Арусяк плюнула в сердцах, понимая, что спасти брюки уже невозможно, и поплелась на кухню заваривать кофе. На кухне сидела Аннушка и выщипывала брови. Увидев дочь, она улыбнулась, отложила пинцет в сторону и стала воодушевленно рассказывать, какой распрекрасный сон она видела нынче ночью.
– Мы сидели с тобой и обсуждали, где и как пройдут торжества по поводу обручения, ах! – Аннушка закатила глаза.
Вскоре к восторженным рассказам жены присоединился счастливейший отец на свете – Петр Мурадян, который посулил Арусяк и свадебное путешествие, и квартиру в центре Еревана, и машину, и кучу других приятных вещей. Арусяк вспыхнула и заявила, что замуж выходить пока не намерена, тем более что у них с Вачаганом возникли некоторые разногласия во взглядах на жизнь, и ей необходимо время, чтобы понять, сможет ли она жить с таким человеком. Время ей было необходимо, чтобы выкрасть паспорт и деньги для покупки билета на самолет до Харькова. Петр пожал плечами и сказал, что им с Аннушкой хватило и нескольких часов, чтобы понять, что они любят друг друга и хотят провести остаток жизни под одним одеялом. Арусяк закусила губу и предложила дать ей хотя бы месяц, чтобы она могла получше присмотреться к своему будущему мужу. Аннушка поддержала дочь, сообщив, что семейство Сурика внушает ей подозрение, в частности Вардитер Александровна, да и сам Сурик, который весь вечер только и говорил об их трудном финансовом положении и намекал на то, что лишняя копейка им не помешает. Петр нахмурился, тяжело вздохнул и сказал, что дает дочери на раздумье месяц, и ни днем больше. Через месяц же он предполагает обручить молодых, а еще через пару месяцев – сыграть армянскую свадьбу по высшему разряду.

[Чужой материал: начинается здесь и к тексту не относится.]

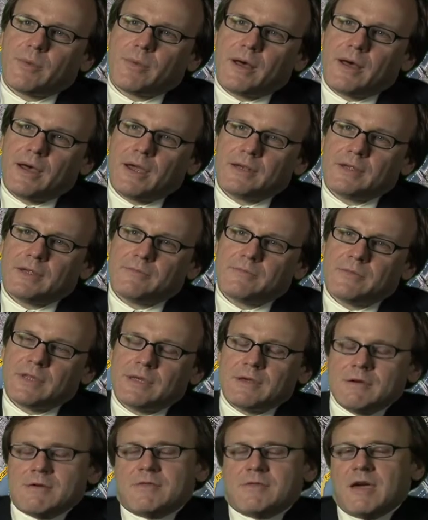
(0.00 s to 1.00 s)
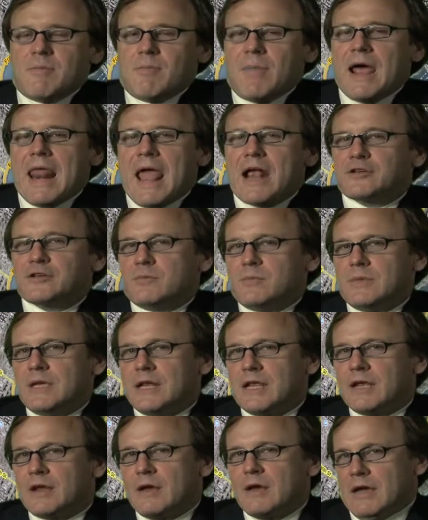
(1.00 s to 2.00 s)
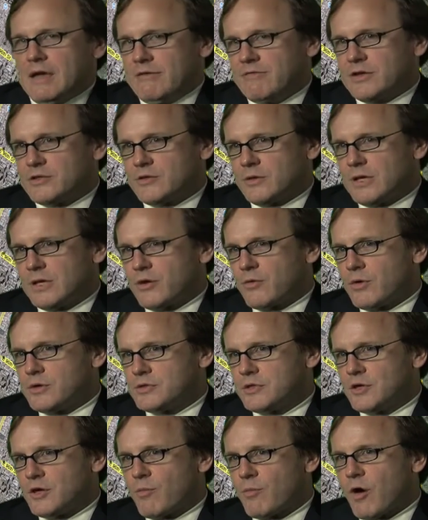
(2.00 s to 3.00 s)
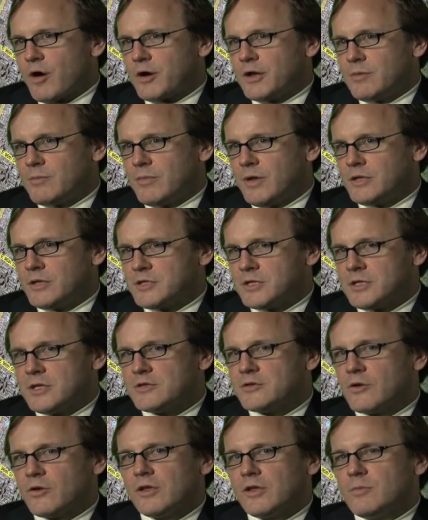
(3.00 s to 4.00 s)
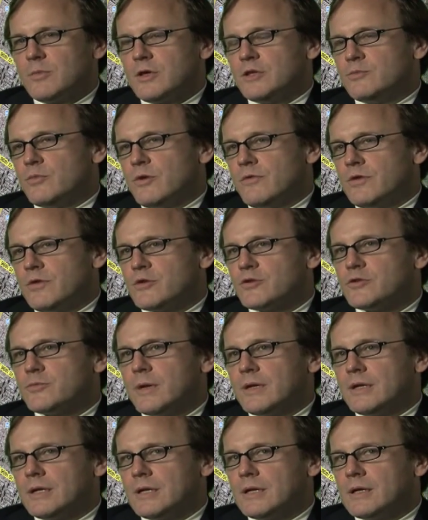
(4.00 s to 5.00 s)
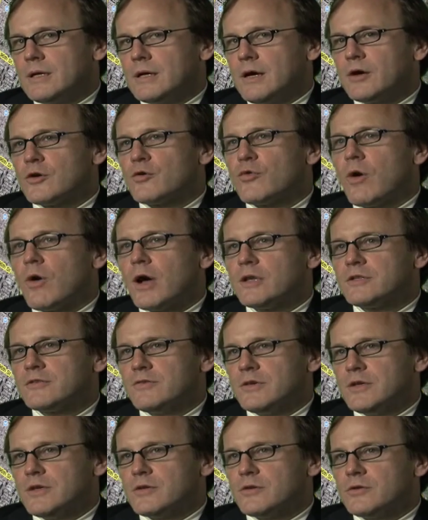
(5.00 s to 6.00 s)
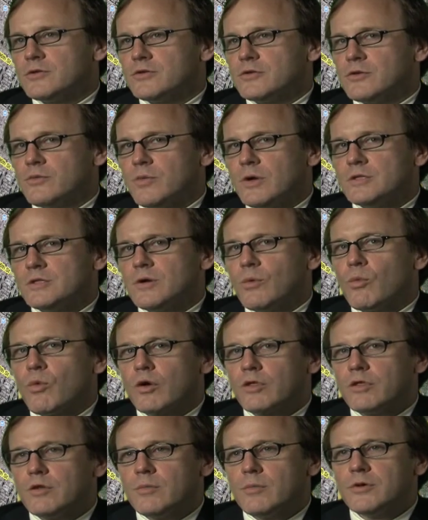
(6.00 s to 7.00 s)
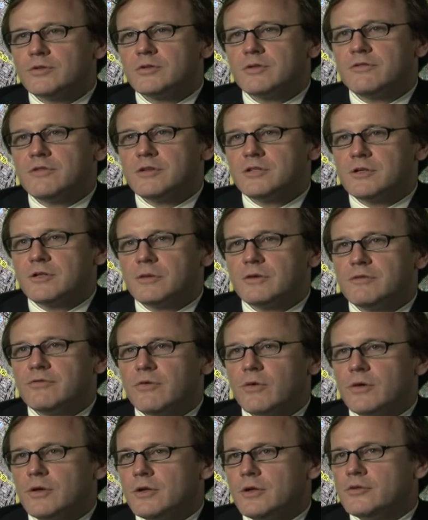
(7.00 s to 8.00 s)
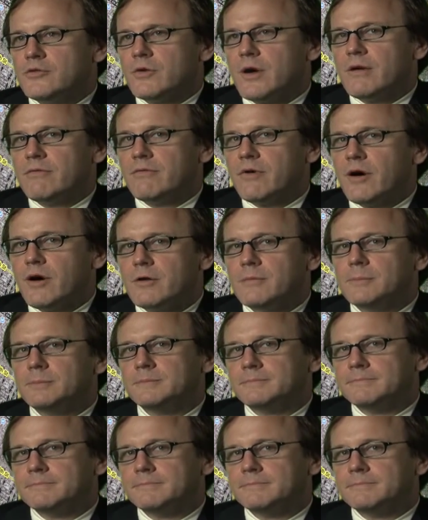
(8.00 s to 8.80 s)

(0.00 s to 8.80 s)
behind it. That might actually mean eventually increasing your marketing budget. It certainly means moving your spending across vehicles to the ones that work the most efficiently for you to drive volume.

Но это была не единственная гениальная идея, возникшая в голове Петра. Подумав, что брак дочери – отличный шанс вернуться наконец-то на родину предков, он уже строил план по продаже своего ресторана и имущества в Харькове и переезда в славный город Ереван. Аннушка план мужа не одобрила категорически, поскольку перспектива жить рядом с родственничками мужа совсем ее не радовала. Впрочем, особо она не противилась, сказала только, что ей тоже необходимо время на раздумье. Сейчас же она пыталась разгадать загадку: отчего у ее любимой свекрови не случился понос после того, как она, разозленная донельзя выпадами в ее сторону при посторонних людях, подлила ей в кофе пурген. О том, что от поноса уже двенадцать часов страдает Вардитер Александровна, которая по ошибке выпила бабкин кофе, Аннушка не знала и гадала: было ли лекарство просрочено или у свекрови луженый желудок?